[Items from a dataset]
_ _ _

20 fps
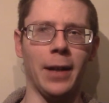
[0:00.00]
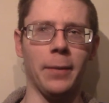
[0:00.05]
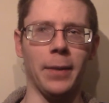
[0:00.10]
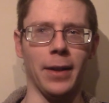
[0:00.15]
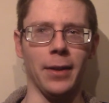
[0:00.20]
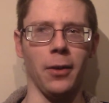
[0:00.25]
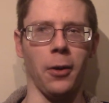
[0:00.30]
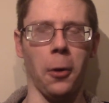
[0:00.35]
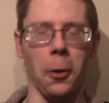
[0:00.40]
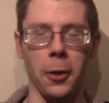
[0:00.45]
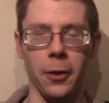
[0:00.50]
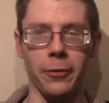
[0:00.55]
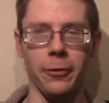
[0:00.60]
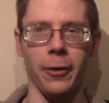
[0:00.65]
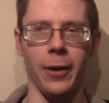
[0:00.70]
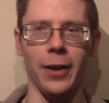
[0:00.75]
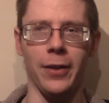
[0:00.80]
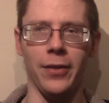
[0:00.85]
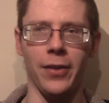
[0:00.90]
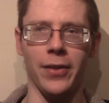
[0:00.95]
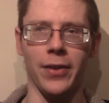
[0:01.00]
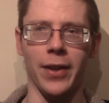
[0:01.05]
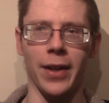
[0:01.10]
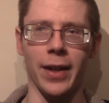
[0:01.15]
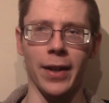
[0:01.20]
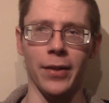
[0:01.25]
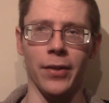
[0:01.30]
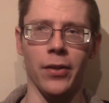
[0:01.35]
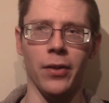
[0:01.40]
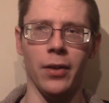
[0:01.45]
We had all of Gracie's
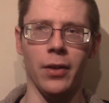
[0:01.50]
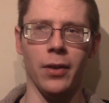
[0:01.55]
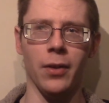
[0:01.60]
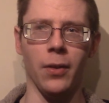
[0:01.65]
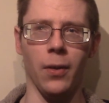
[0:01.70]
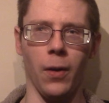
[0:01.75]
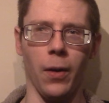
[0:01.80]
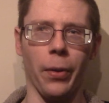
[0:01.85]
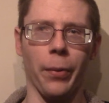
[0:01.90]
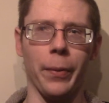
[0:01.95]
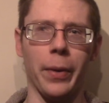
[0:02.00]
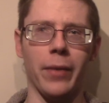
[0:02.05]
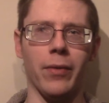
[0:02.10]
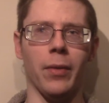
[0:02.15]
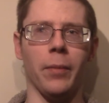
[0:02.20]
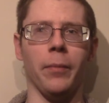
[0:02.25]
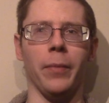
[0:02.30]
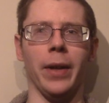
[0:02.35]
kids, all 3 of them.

_ _ _

▶ **PROBLEM DESCRIPTION**: Where an entry holds an image, drop the image and copy the remaining text exactly.

▶ **EXERCISE OUTPUT**:
20 fps
[0:00.00]
[0:00.05]
[0:00.10]
[0:00.15]
[0:00.20]
[0:00.25]
[0:00.30]
[0:00.35]
[0:00.40]
[0:00.45]
[0:00.50]
[0:00.55]
[0:00.60]
[0:00.65]
[0:00.70]
[0:00.75]
[0:00.80]
[0:00.85]
[0:00.90]
[0:00.95]
[0:01.00]
[0:01.05]
[0:01.10]
[0:01.15]
[0:01.20]
[0:01.25]
[0:01.30]
[0:01.35]
[0:01.40]
[0:01.45]
We had all of Gracie's
[0:01.50]
[0:01.55]
[0:01.60]
[0:01.65]
[0:01.70]
[0:01.75]
[0:01.80]
[0:01.85]
[0:01.90]
[0:01.95]
[0:02.00]
[0:02.05]
[0:02.10]
[0:02.15]
[0:02.20]
[0:02.25]
[0:02.30]
[0:02.35]
kids, all 3 of them.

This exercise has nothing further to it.